> TASK PROMPT:
The entries that follow should be duplicated in full, without a single alteration.

(Saved data entries)

===

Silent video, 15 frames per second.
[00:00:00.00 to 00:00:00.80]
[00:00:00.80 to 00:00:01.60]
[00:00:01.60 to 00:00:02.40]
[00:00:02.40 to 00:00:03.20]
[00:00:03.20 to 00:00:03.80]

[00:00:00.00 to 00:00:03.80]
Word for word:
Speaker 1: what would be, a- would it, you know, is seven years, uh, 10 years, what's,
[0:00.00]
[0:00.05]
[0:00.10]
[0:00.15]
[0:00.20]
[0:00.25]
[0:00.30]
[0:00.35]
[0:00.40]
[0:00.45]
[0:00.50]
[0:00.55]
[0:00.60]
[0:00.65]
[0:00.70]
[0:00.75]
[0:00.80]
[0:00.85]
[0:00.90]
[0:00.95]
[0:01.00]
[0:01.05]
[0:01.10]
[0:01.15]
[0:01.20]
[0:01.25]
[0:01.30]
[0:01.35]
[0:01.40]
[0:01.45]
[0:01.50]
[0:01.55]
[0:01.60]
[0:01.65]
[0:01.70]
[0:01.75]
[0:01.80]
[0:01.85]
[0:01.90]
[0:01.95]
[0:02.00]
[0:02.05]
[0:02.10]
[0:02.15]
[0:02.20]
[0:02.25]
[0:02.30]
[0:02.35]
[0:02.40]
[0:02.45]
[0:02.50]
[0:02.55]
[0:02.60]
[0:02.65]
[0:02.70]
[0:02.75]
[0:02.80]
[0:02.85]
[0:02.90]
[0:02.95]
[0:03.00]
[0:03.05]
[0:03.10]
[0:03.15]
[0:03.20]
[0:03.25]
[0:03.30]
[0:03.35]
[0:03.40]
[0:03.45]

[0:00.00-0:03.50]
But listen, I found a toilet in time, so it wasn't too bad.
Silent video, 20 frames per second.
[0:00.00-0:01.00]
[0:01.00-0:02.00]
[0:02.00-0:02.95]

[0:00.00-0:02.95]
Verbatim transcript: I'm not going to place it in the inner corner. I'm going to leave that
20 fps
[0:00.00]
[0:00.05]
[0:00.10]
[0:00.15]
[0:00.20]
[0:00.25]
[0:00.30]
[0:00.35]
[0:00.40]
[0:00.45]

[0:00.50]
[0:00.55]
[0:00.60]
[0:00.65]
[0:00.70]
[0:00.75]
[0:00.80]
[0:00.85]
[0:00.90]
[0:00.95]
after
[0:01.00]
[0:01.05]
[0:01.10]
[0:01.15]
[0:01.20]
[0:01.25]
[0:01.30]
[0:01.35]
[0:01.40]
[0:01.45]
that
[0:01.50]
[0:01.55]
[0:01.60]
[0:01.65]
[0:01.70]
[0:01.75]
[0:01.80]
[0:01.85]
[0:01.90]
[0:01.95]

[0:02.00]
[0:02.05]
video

===

> RESULT OF THE EXERCISE:
Silent video, 15 frames per second.
[00:00:00.00 to 00:00:00.80]
[00:00:00.80 to 00:00:01.60]
[00:00:01.60 to 00:00:02.40]
[00:00:02.40 to 00:00:03.20]
[00:00:03.20 to 00:00:03.80]

[00:00:00.00 to 00:00:03.80]
Word for word:
Speaker 1: what would be, a- would it, you know, is seven years, uh, 10 years, what's,
[0:00.00]
[0:00.05]
[0:00.10]
[0:00.15]
[0:00.20]
[0:00.25]
[0:00.30]
[0:00.35]
[0:00.40]
[0:00.45]
[0:00.50]
[0:00.55]
[0:00.60]
[0:00.65]
[0:00.70]
[0:00.75]
[0:00.80]
[0:00.85]
[0:00.90]
[0:00.95]
[0:01.00]
[0:01.05]
[0:01.10]
[0:01.15]
[0:01.20]
[0:01.25]
[0:01.30]
[0:01.35]
[0:01.40]
[0:01.45]
[0:01.50]
[0:01.55]
[0:01.60]
[0:01.65]
[0:01.70]
[0:01.75]
[0:01.80]
[0:01.85]
[0:01.90]
[0:01.95]
[0:02.00]
[0:02.05]
[0:02.10]
[0:02.15]
[0:02.20]
[0:02.25]
[0:02.30]
[0:02.35]
[0:02.40]
[0:02.45]
[0:02.50]
[0:02.55]
[0:02.60]
[0:02.65]
[0:02.70]
[0:02.75]
[0:02.80]
[0:02.85]
[0:02.90]
[0:02.95]
[0:03.00]
[0:03.05]
[0:03.10]
[0:03.15]
[0:03.20]
[0:03.25]
[0:03.30]
[0:03.35]
[0:03.40]
[0:03.45]

[0:00.00-0:03.50]
But listen, I found a toilet in time, so it wasn't too bad.
Silent video, 20 frames per second.
[0:00.00-0:01.00]
[0:01.00-0:02.00]
[0:02.00-0:02.95]

[0:00.00-0:02.95]
Verbatim transcript: I'm not going to place it in the inner corner. I'm going to leave that
20 fps
[0:00.00]
[0:00.05]
[0:00.10]
[0:00.15]
[0:00.20]
[0:00.25]
[0:00.30]
[0:00.35]
[0:00.40]
[0:00.45]

[0:00.50]
[0:00.55]
[0:00.60]
[0:00.65]
[0:00.70]
[0:00.75]
[0:00.80]
[0:00.85]
[0:00.90]
[0:00.95]
after
[0:01.00]
[0:01.05]
[0:01.10]
[0:01.15]
[0:01.20]
[0:01.25]
[0:01.30]
[0:01.35]
[0:01.40]
[0:01.45]
that
[0:01.50]
[0:01.55]
[0:01.60]
[0:01.65]
[0:01.70]
[0:01.75]
[0:01.80]
[0:01.85]
[0:01.90]
[0:01.95]

[0:02.00]
[0:02.05]
video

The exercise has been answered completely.